Diagnosis and treatments: life with Crohn's disease at 18 years old
Published Jan 3, 2020 • By Louise Bollecker
Laura, 18 years old, was diagnosed with Crohn's disease in April 2018. Here she recounts her feelings about her diagnosis and the treatments she takes in her fight to live a normal life. Patient testimonial.
Hello and thank you for agreeing to speak with us. Can you tell us a little about yourself?
My name is Laura, I'm 18, I live in northern France and I just graduated. And I was diagnosed with Crohn's disease in April 2018.
What were the initial symptoms that told you that something was wrong?
Before I got diagnosed, I had stomach aches all the time, sometimes so bad that it made me cry. I had watery stool, nausea and I was extremely tired. At first, I went to see my GP who has been seeing me since I was a little girl, then my father took me to see a gastroenterologist. Before she diagnosed me with Crohn's disease, the doctor thought it might have been something "simpler" like the stomach flu or appendicitis. Finally, I took loads of tests like a colonoscopy, endoscopy, fibroscopy, MR Enterography and an ultrasound scan and my gastroenterologist broke the news to me that I had Crohn's disease.
How did you feel when you received the diagnosis?
At first, I was just happy to finally put a name on this pathology that was making my life such a headache, but then I also felt angry and afraid. Even today, Even today, it's hard for me to say that I'm going to have to live with the disease for the rest of my life, but I felt relieved that other members of my family aren't affected and I know I have a good doctor and that the people in my life all support me.
Are you satisfied with the support you've received thus far?
Yes, I've gotten a lot of support from health care professionals following my diagnosis.
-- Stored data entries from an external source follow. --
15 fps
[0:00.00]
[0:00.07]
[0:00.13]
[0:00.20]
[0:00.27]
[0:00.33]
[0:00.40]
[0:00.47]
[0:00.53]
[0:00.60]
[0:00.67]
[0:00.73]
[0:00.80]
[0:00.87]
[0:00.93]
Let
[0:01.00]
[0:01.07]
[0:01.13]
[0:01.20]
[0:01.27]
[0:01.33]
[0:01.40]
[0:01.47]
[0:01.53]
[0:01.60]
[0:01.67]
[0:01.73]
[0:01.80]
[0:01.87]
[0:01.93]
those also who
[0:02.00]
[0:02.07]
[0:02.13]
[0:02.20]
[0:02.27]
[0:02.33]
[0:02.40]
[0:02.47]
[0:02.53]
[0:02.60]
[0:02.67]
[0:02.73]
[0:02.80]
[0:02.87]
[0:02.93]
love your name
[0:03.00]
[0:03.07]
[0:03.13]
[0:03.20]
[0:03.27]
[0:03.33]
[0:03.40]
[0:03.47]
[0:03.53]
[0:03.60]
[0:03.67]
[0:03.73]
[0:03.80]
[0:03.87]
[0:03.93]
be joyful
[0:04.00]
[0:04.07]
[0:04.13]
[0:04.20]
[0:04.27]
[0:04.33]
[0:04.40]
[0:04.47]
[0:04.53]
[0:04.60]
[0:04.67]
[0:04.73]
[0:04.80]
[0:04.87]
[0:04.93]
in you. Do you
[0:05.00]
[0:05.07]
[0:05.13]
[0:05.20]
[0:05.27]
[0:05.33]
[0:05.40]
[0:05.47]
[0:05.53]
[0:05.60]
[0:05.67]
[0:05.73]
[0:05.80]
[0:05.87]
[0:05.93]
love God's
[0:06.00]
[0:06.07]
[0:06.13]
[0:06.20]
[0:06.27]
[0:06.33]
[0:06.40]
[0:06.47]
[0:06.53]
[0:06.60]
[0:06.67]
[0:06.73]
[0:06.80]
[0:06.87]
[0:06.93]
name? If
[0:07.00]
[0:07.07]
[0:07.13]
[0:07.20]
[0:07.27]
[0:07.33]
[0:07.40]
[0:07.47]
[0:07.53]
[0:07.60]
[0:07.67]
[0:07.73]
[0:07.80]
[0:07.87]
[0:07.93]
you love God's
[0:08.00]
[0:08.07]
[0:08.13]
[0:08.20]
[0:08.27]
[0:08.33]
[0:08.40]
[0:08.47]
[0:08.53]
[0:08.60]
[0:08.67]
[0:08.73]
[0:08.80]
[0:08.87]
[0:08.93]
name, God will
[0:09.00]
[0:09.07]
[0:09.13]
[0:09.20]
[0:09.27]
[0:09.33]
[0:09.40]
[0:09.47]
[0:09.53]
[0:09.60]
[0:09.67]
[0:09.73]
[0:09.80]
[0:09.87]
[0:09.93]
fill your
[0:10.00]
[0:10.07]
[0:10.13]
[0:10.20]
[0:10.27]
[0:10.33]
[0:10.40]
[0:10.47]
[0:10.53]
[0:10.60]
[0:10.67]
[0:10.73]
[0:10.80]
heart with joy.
The only thing is, no one has referred me for psychological support. They talked to me about some aspects of Crohn's, but I'm still discovering more even today.
What do your treatments consist of?
I've been on Imuran for 11 months now and everything is going well for the moment...they haven't discovered any stoma in my digestive tract.
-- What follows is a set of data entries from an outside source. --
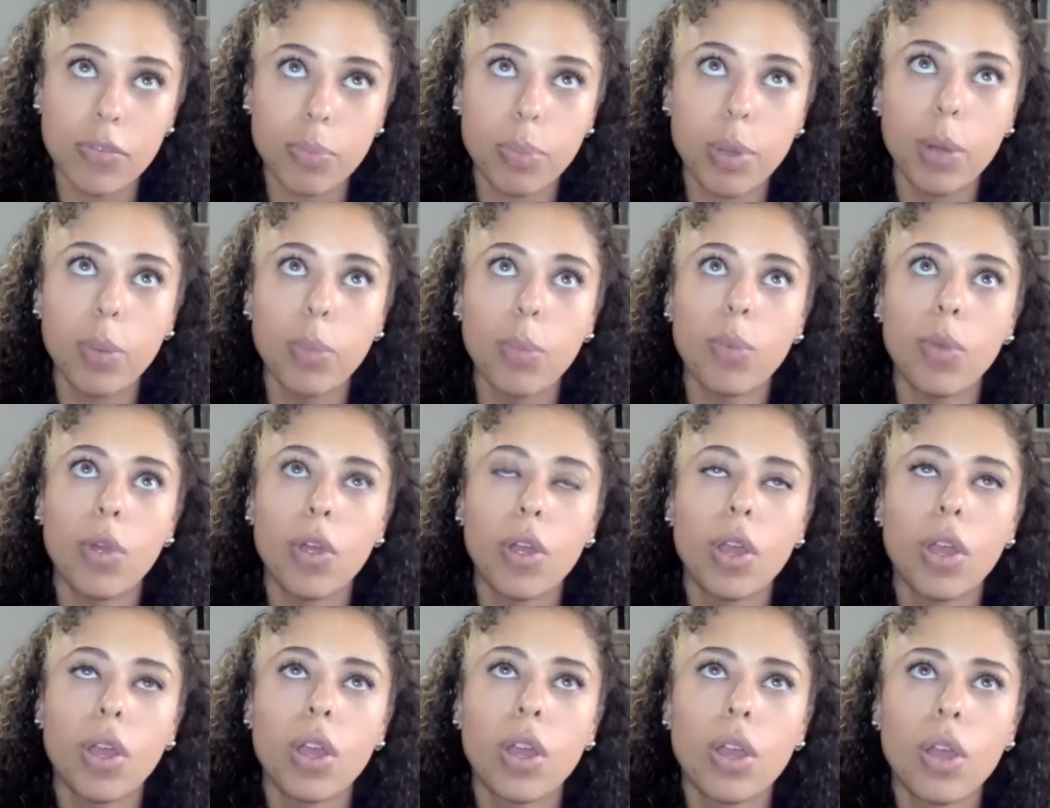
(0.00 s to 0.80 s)
But
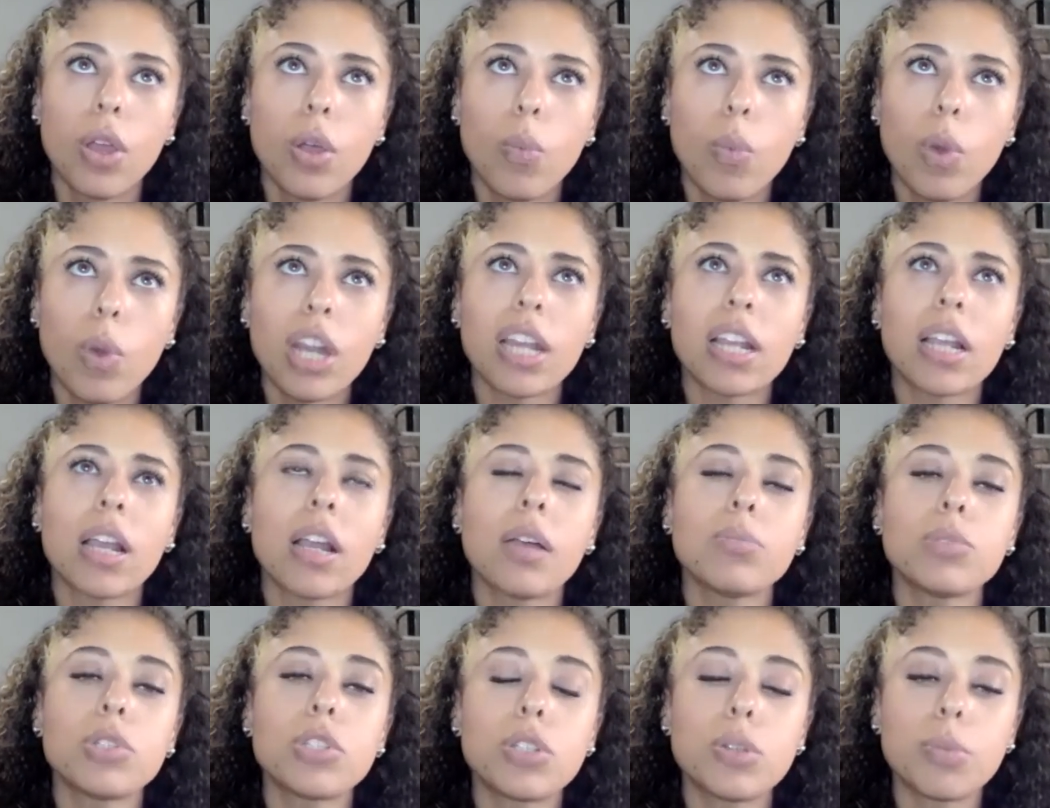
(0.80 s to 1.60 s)
when it
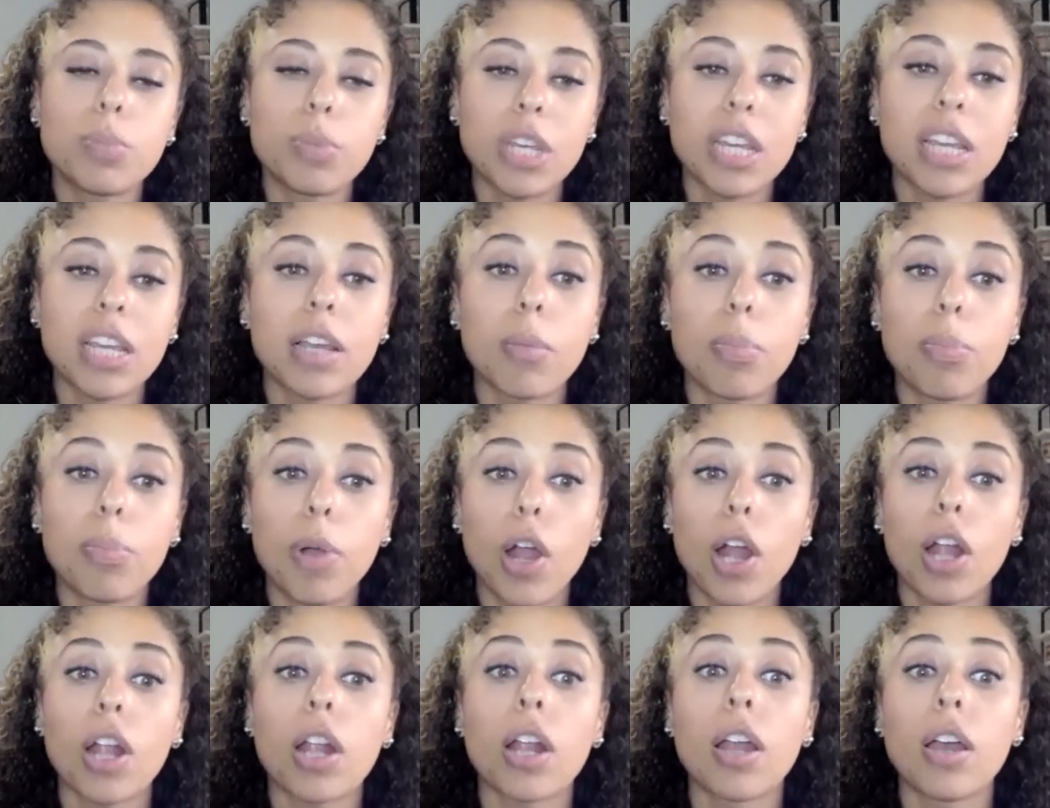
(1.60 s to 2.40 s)
comes to being a
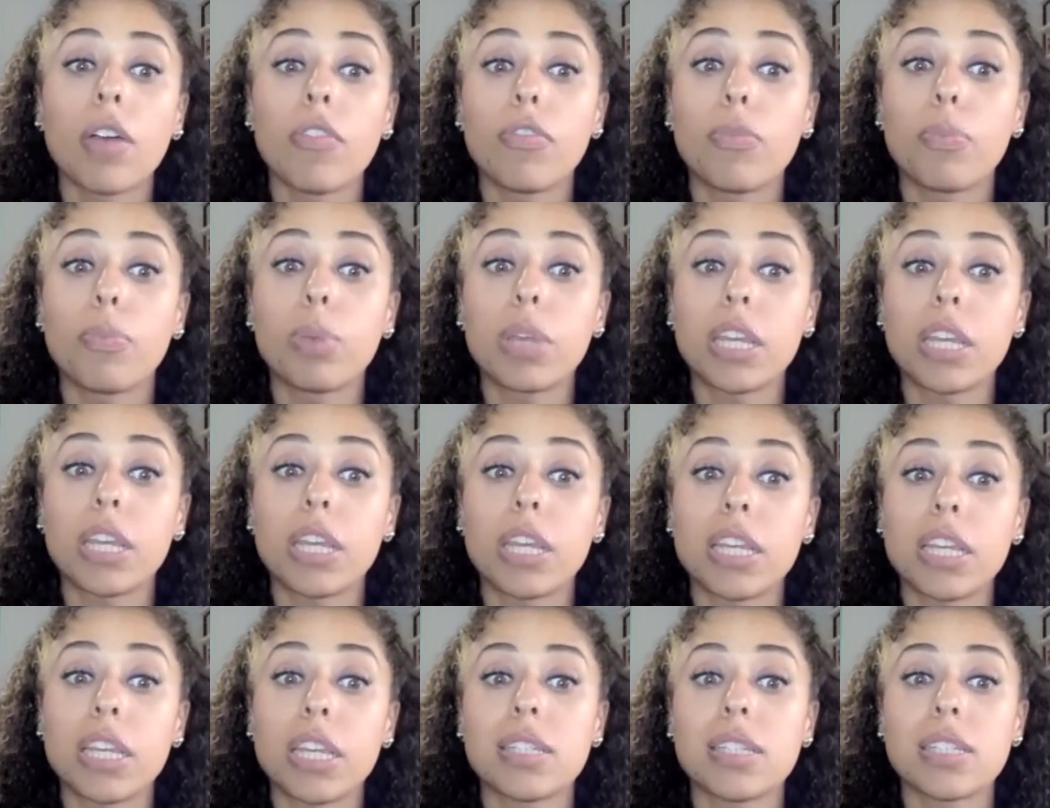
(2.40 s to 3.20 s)
part of
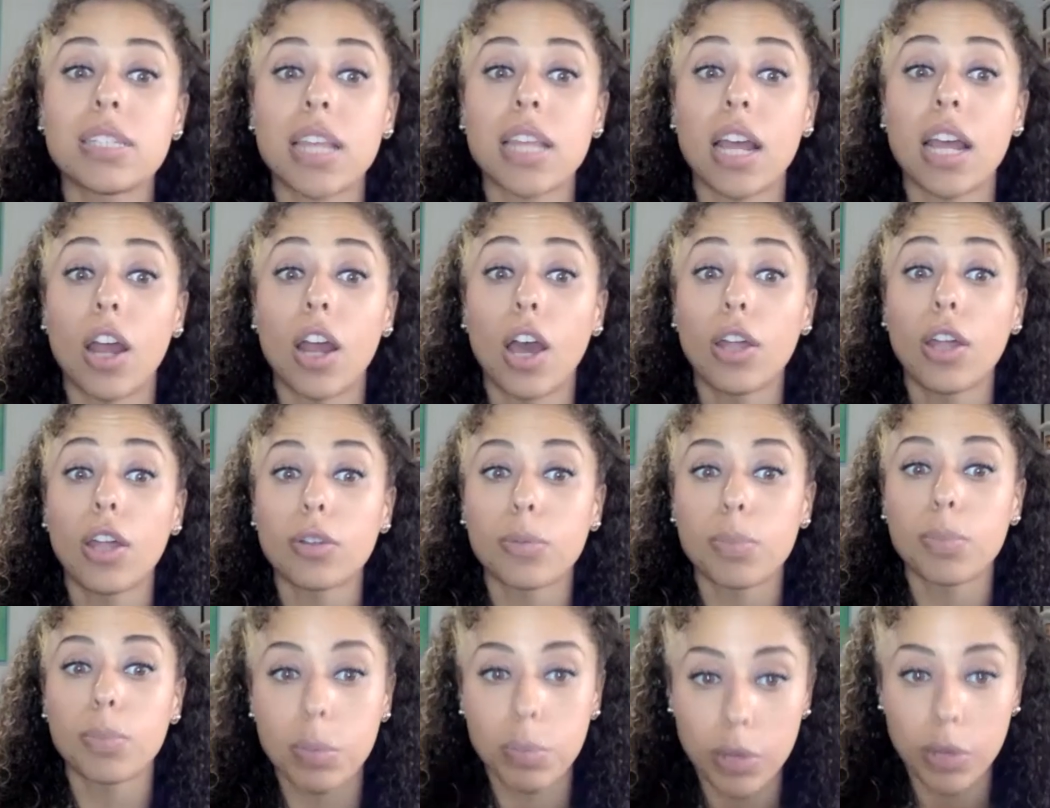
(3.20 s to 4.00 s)
pieces that other
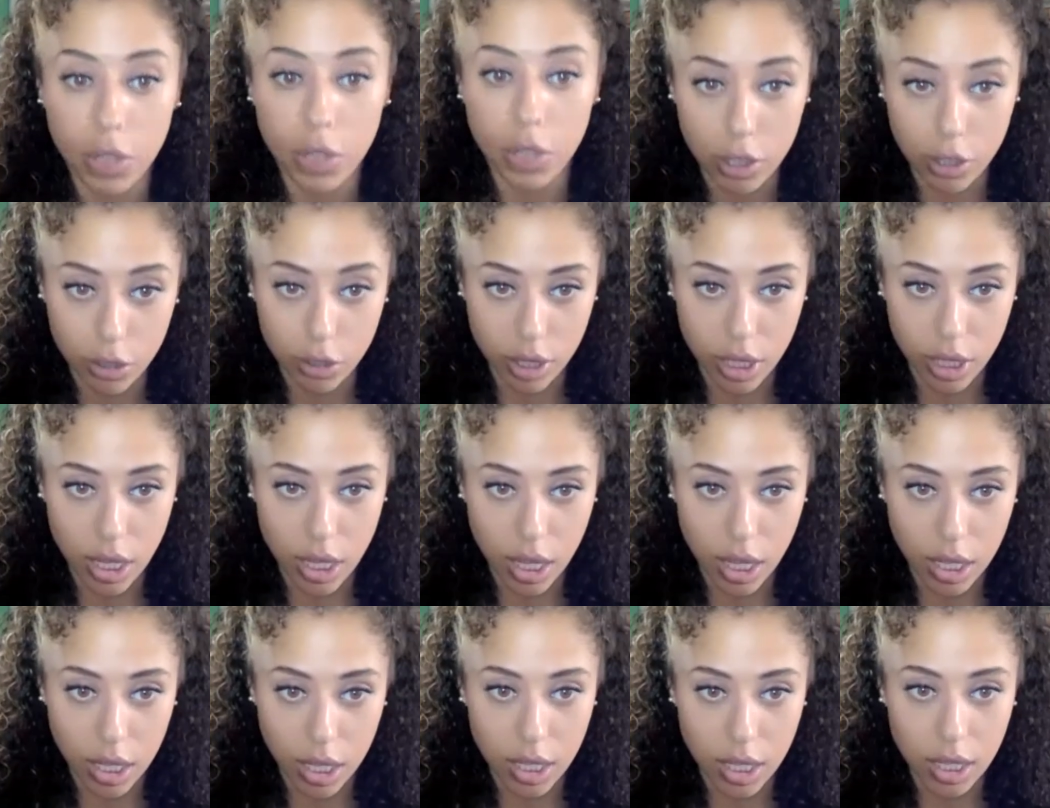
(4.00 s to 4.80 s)
people are
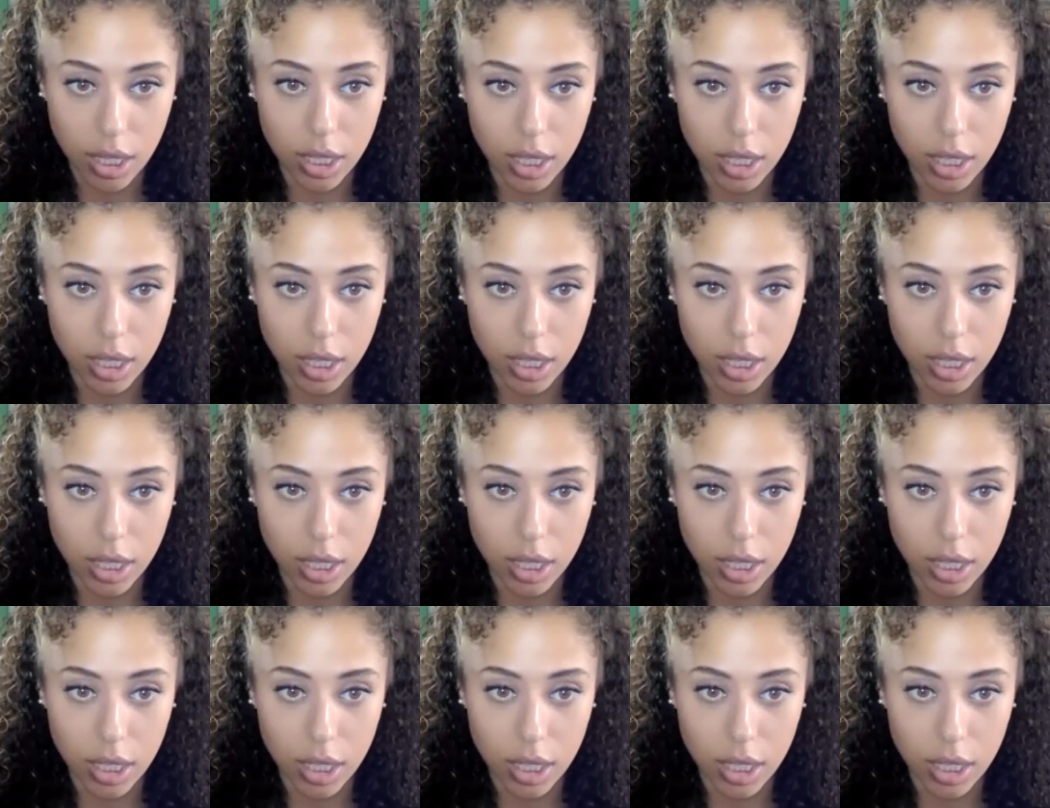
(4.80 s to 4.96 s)
creating,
How did your family react?
My family supported me, but I lost contact with a few people who were afraid of the illness, but I don't hold it against them, because they understand it.
How are you now?
Since I began experiencing symptoms, I have to go to the toilet more often, I'm always hungry, I talk about what's going on in my gut with those closest to me… and I sleep a lot! My plans for the next few years still aren't very clear, but I'd love to work with young children as a teacher, and I'd also like to dedicate myself to advancing the cause of people affected with digestive disorders.
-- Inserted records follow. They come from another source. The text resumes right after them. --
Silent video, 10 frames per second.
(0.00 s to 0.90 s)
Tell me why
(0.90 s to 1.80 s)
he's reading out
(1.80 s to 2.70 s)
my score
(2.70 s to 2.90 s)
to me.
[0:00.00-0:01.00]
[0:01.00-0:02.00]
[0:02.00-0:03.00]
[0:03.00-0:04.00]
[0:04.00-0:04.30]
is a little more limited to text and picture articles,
Any advice for people newly diagnosed with Crohn's?
If someone thinks they might have Crohn's, I'd tell them to get several tests done to make sure. To those who are newly diagnosed, I'd tell them to talk to the people who closest to them and ask for their support. And not to shut themselves away from everyone, because we're never all alone in this. Join sites like Carenity where you can find lots of people willing to support you and also answer your questions. And especially to take life by the horns, don't stay down even if you're feeling down, have a good cry and get back up, with your head high and dance to Beyoncé!